§ **LISTED RECORDS**:
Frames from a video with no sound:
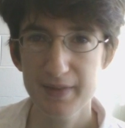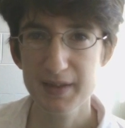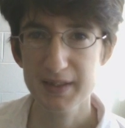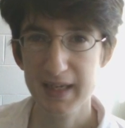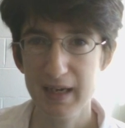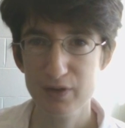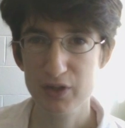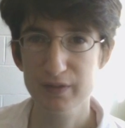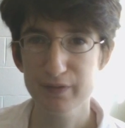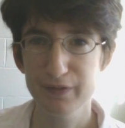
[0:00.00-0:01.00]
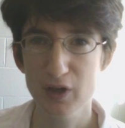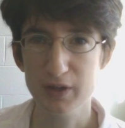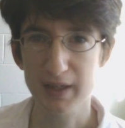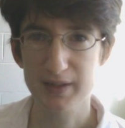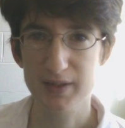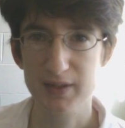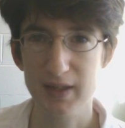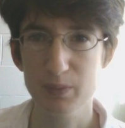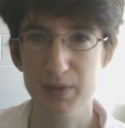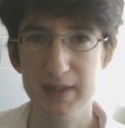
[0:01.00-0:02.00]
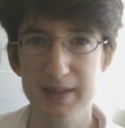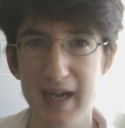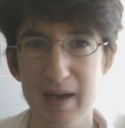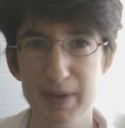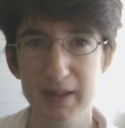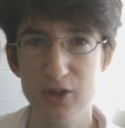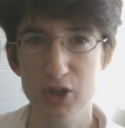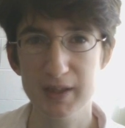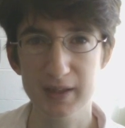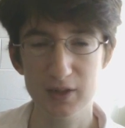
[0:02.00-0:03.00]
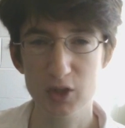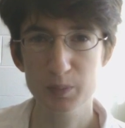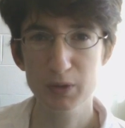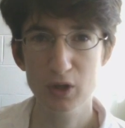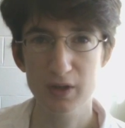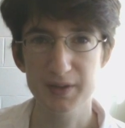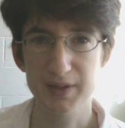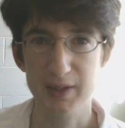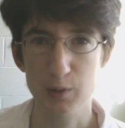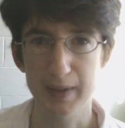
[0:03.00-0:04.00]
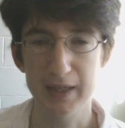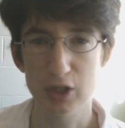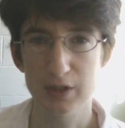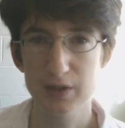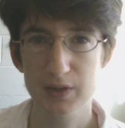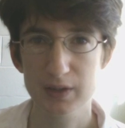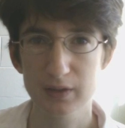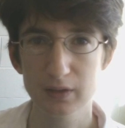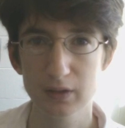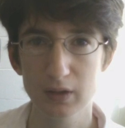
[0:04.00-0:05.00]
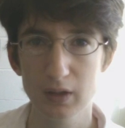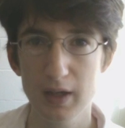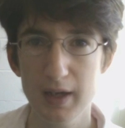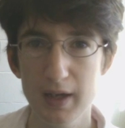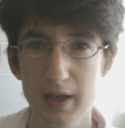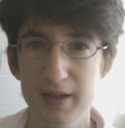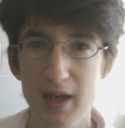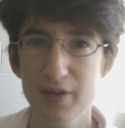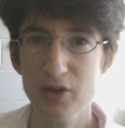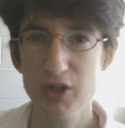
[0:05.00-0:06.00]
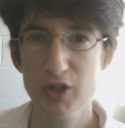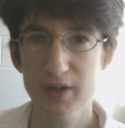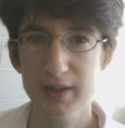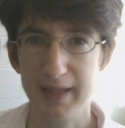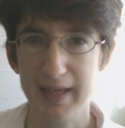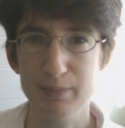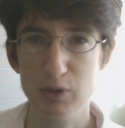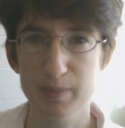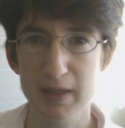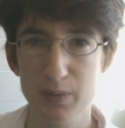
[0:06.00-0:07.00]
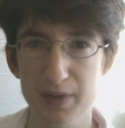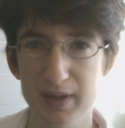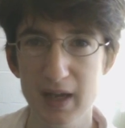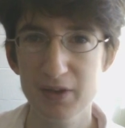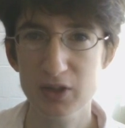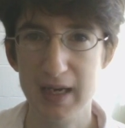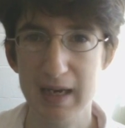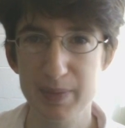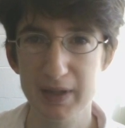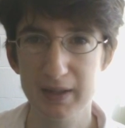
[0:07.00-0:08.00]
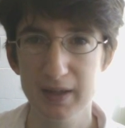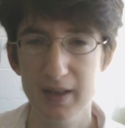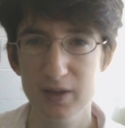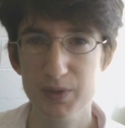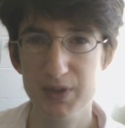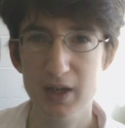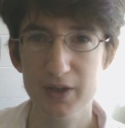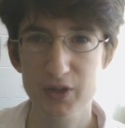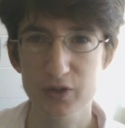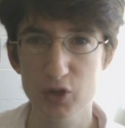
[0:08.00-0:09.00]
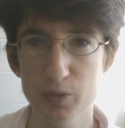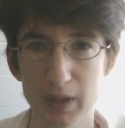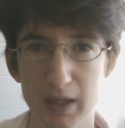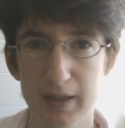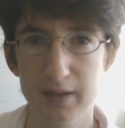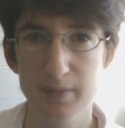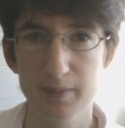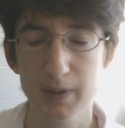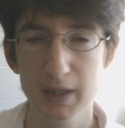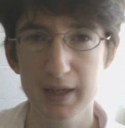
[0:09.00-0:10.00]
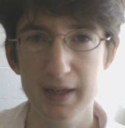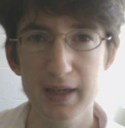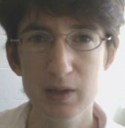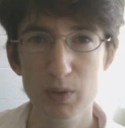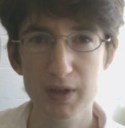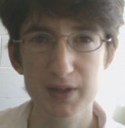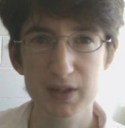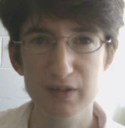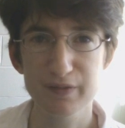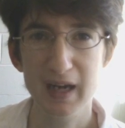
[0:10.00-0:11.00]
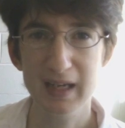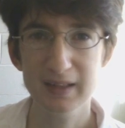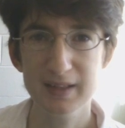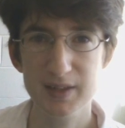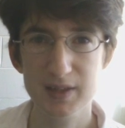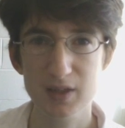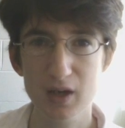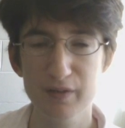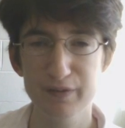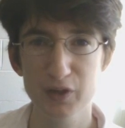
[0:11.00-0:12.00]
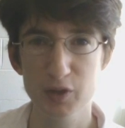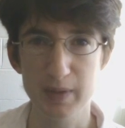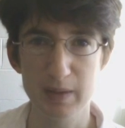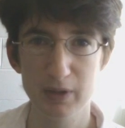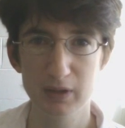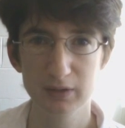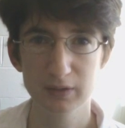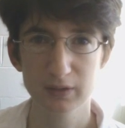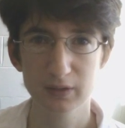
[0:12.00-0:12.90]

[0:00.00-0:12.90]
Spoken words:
This gave her some focus and was a topic that she could explore in 6 pages. Another student came to me with another topic that was also too broad. It was violence is harmful to people.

§ **PROBLEM**:
Retype, exactly as written, each line from the one containing "[0:06.00-0:07.00]" through the end of the data above, and leave out every picture.

§ **SOLUTION TO THIS TASK**:
[0:06.00-0:07.00]
[0:07.00-0:08.00]
[0:08.00-0:09.00]
[0:09.00-0:10.00]
[0:10.00-0:11.00]
[0:11.00-0:12.00]
[0:12.00-0:12.90]

[0:00.00-0:12.90]
Spoken words:
This gave her some focus and was a topic that she could explore in 6 pages. Another student came to me with another topic that was also too broad. It was violence is harmful to people.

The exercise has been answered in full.